There is an equation known as Stefan-Boltzmann's equation that gives the total unit radiative power of a black body, which only depends on its temperature:

$ W = k T{^4}$

with $k = {5.67} \cdot {10^{-8}} W m^{-2} K^{-4}$ and T, the temperature, is expressed in Kelvin.

Supposing this is constantly radiated by the Sun's whole surface, the equation giving irradiance of a star of radius R and temperature K at a distance D is

$w = {5.67} \cdot 10^{-8} \cdot {T^4}({\frac{R}{D}})^2$

(we get rid of the PI's)

Solving for the Sun, where T = 5778, R = 695700 and D = 149600000 (1AU), gives us the value of 1366.7 W/m².

This is the mathematical answer for the Universe where cows have spherical symmetry and uniform density. In the real world, things are not so simple.

Plugging in the surface area of the panels A (in meters squared) and the efficiency factor (from 0 to 1), you would have a power output P, when the panels are new, of

$P = {5.67} \cdot 10^{-8} \cdot {T^4}({\frac{R}{D}})^2 \cdot A \cdot \epsilon$

Answer 2

The general answer is the following:

Take the full power output of the Sun (in watts). Divide it by $4 \pi$ and divide it by the distance from the sun squared (in metres). They multiply it by the effective area of your solar panels, (if they block each other or are not directly facing the sun, they produce less.), and multiply with the efficiency. You get the power output in watts. Of course, your panels can't convert all the wavelengths the Sun emits, so you might would like to use the luminosity of the Sun only in visible light.

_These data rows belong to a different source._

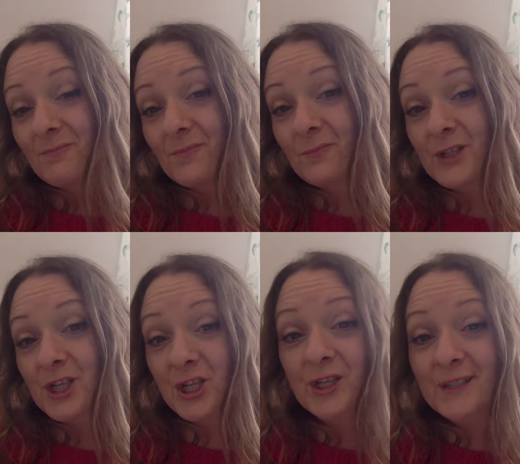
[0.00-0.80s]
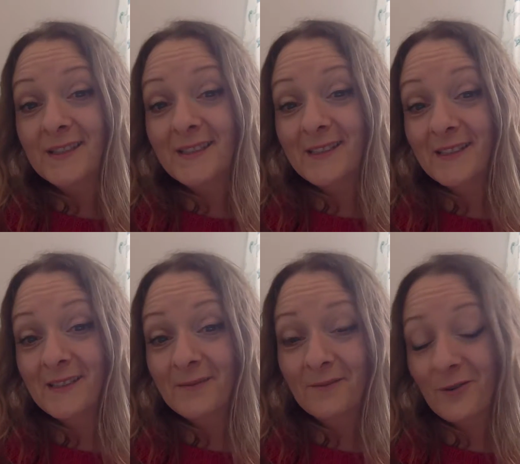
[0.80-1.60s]
We shouldn't.
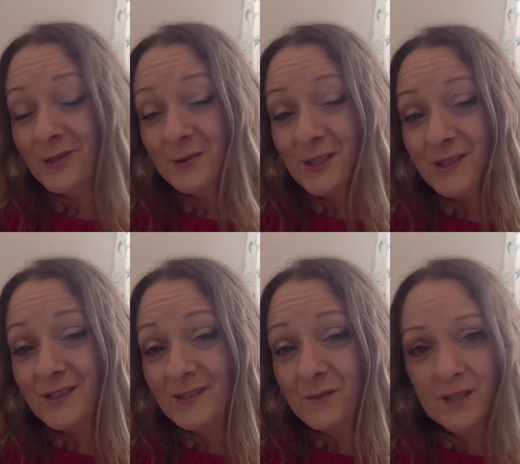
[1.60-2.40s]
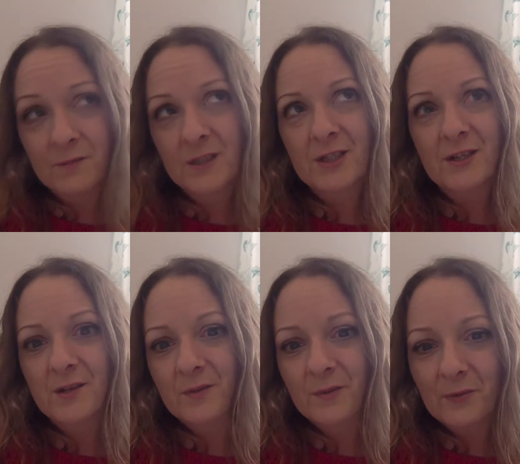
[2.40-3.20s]
Of course, we shouldn't. We shouldn't be
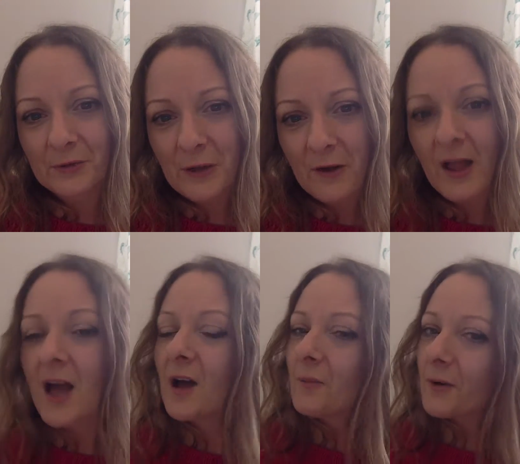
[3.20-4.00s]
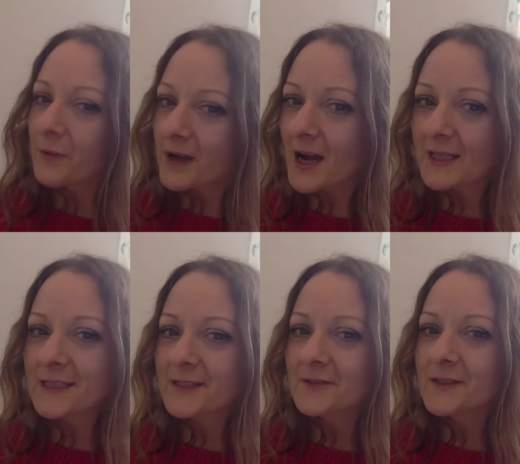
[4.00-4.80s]
judging people at all. But we kind of do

So: $ p = \frac{L_0}{4 \pi r^2} A \pi e $ where $L_0$ is solar luminosity, $A$ is the area of the panels, and $e$ is the efficiency of the panels.

But of course, if you only need it at 1 AU, the solar contant there is 1368 W/m².

Answer 3

Well first off your number for solar irradiance or insolation of 1200 W/m^2 is for the surface, as you noted; in space it would be higher around 1361 W/m^2 without the atmosphere blocking some energy.

https://en.wikipedia.org/wiki/Solar_irradiance

Then this is fairly straightforward, to get the power output you just multiply the total area by the solar input times the efficiency.

There were some math errors in you question 60 blocks at 100m^2 would be 6000 m^2 or if they are double sided as you seem to assume (which doesn't make much sense for a solar collector because one side would always be in the shade not producing energy) 12,000 m^2. For my maths I assumed single sided area of 6,000 m^2.

6000 m^2 * 1361 W/m^2 * 0.8 = 6,532,800 Watts or 6.5 MW

To find energy you just multiply by how long it is operating, so assuming it gets constant sunlight, again fairly straightforward depending on what units you want. Super easy in the metric system where 1 watt = 1 Joule / second.

24 hours = 86400 seconds

1.15 MW * 86400 s = 561 GigaJoules per day

or for a more common energy unit the kWh that would be ~156,000 kWh per day.

Note: I find that Google is very helpful for converting units, just type in the starting number then "to" whatever unit you want and it will bring up their unit converter, i.e. search for "561 Gigajoules to kWh" and it will do the conversion and bring up the tool which has dropdowns for other units.

Answer 4

This shouldn't be very complicated. The atmosphere reduces useful solar flux by ~20%. So correct for that. And make a better estimate about PV efficiency. 40% would be more realistic.

So if you start with 1200W/m^2 on the earth's surface, multiply by 1.25 to reclaim the 20% and you get 1500, and multiply by 0.4 for your PV efficiency and you get 600W/m^2.

If it's constantly exposed, you should see that consistently.